In 2015, when Knap was diagnosed with mild cognitive impairment, a clinical precursor of Alzheimer’s disease, the signs of the condition were subtle, but they were there.
She often would misplace her glasses or she would repeat herself, forgetting conversations from moments ago, her husband, Joe Knap, said.
As these occurrences became more frequent, “we were aware that things were starting to slip through the cracks,” Joe said.
Jenny visited the Cleveland Clinic’s Lou Ruvo Center for Brain Health in Ohio for testing and received her diagnosis. Then a couple of years later, in early 2017, Jenny learned that she was eligible to participate in clinical trials for the Biogen drug aducanumab at the Cleveland Clinic. She signed up to volunteer — and has been in the trial ever since.
“It turned out that for the first year and a half Jenny was in the placebo category,” Joe said, which means she did not receive the treatment.
The trial was blinded so they did not know she was in the placebo group until recently. As the study went on, Joe said that she was later given the drug around August 2018 and continued until February 2019. Biogen suspended the trial in March 2019, but it then resumed last fall and Jenny began receiving infusions again.
Now, every four weeks, with Joe by her side, Jenny receives aducanumab infusions at the Cleveland Clinic, which is about a half-hour drive from their home. Even though she just recently started treatment, Jenny said that she thinks it has been helping some, along with maintaining a healthy diet and exercising regularly — she goes on 4-mile runs.
“Aducanumab’s promise is to slow down the progression of the disease and not to improve the cognition. In her case, we did not appreciate any major decline,” Dr. Babak Tousi, Jenny’s doctor who led aducanumab clinical trials at the Cleveland Clinic site, wrote in an email to CNN.
“This treatment is very different than what we have had before. We have never had a medication that would slow down Alzheimer’s disease progression,” he said. “Current available medication such as donepezil or memantine only help modestly with the symptoms but do not slow down the disease’s progression.”
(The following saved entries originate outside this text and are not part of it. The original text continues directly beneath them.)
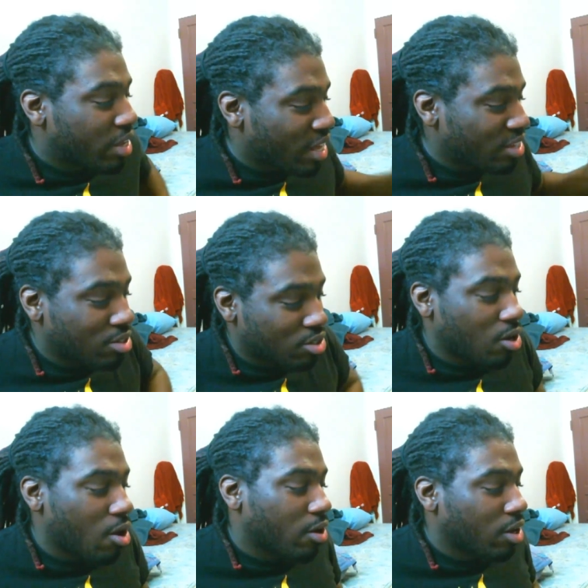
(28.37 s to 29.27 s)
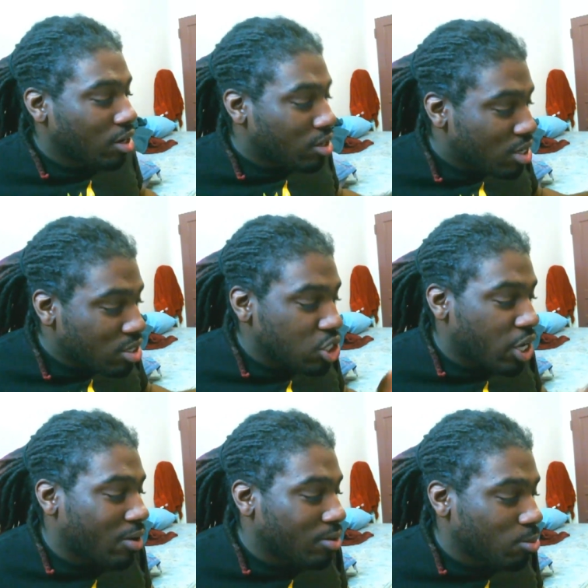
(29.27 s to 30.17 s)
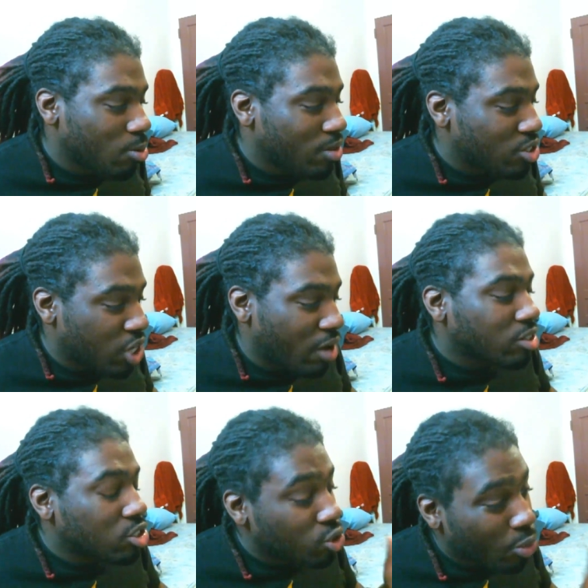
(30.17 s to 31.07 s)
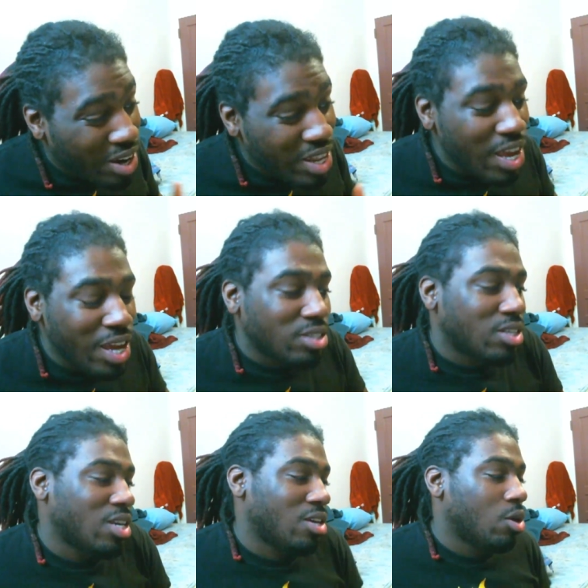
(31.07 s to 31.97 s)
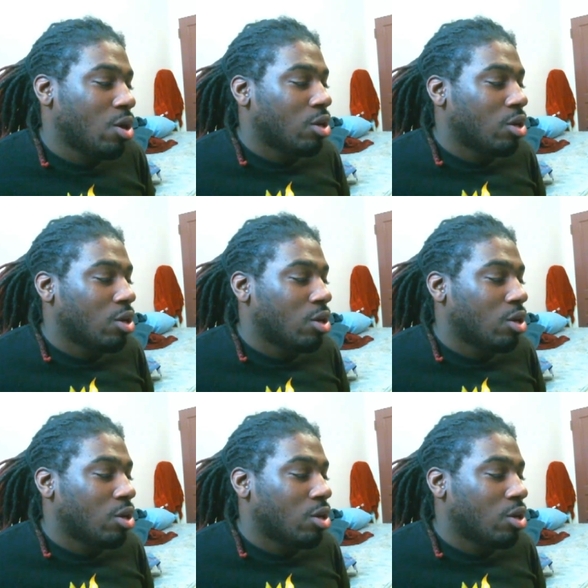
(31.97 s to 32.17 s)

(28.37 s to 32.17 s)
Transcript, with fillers: guess the song Disney Channel Movies Challenge 2018.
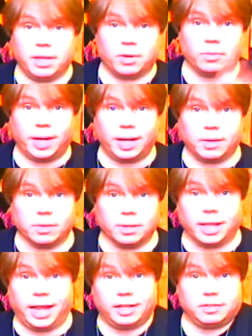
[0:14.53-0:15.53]
been around the
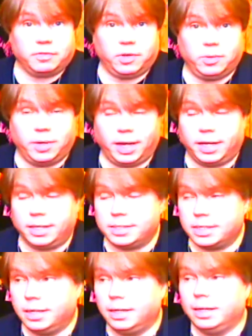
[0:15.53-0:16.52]
last few
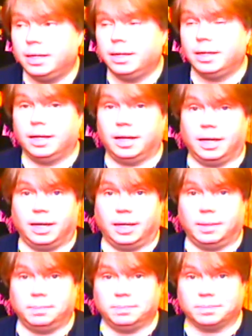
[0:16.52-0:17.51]
days.
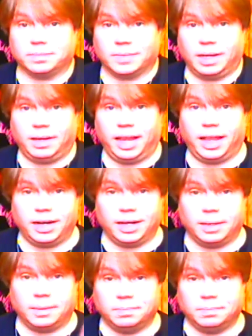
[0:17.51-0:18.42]
I had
Jenny said that she has not experienced any noticeable side effects of the drug.
“At one point, it was a while back, there was evidence of some very slight bleeding in the brain. It was actually very low levels,” Joe said about Jenny, but he added that doctors were not concerned.
On Monday, the FDA said patients must obtain a recent MRI before initiating treatment with aducanumab and MRIs before the seventh and twelfth infusions to look for brain abnormalities.
Tousi noted in his email that with continued treatment, “blood vessels may become leaky so fluid and red blood cells may leak out to surrounding area” and these “micro hemorrhages have been reported in 19.1% of participants of the trial who received” the maximum dose of treatment.
So far, the infusions and maintaining a healthy lifestyle have given Jenny and Joe a more “upbeat” outlook on the future, Joe said. They were also happy to participate in the trial — an effort to make a helpful difference in the lives of others.
“Before we got into the clinical trial, there was this fear of what lay ahead,” Joe said. “The medical component of the infusion gives us the basis for hope. But then the exercise on a daily basis gives us immediate positives.”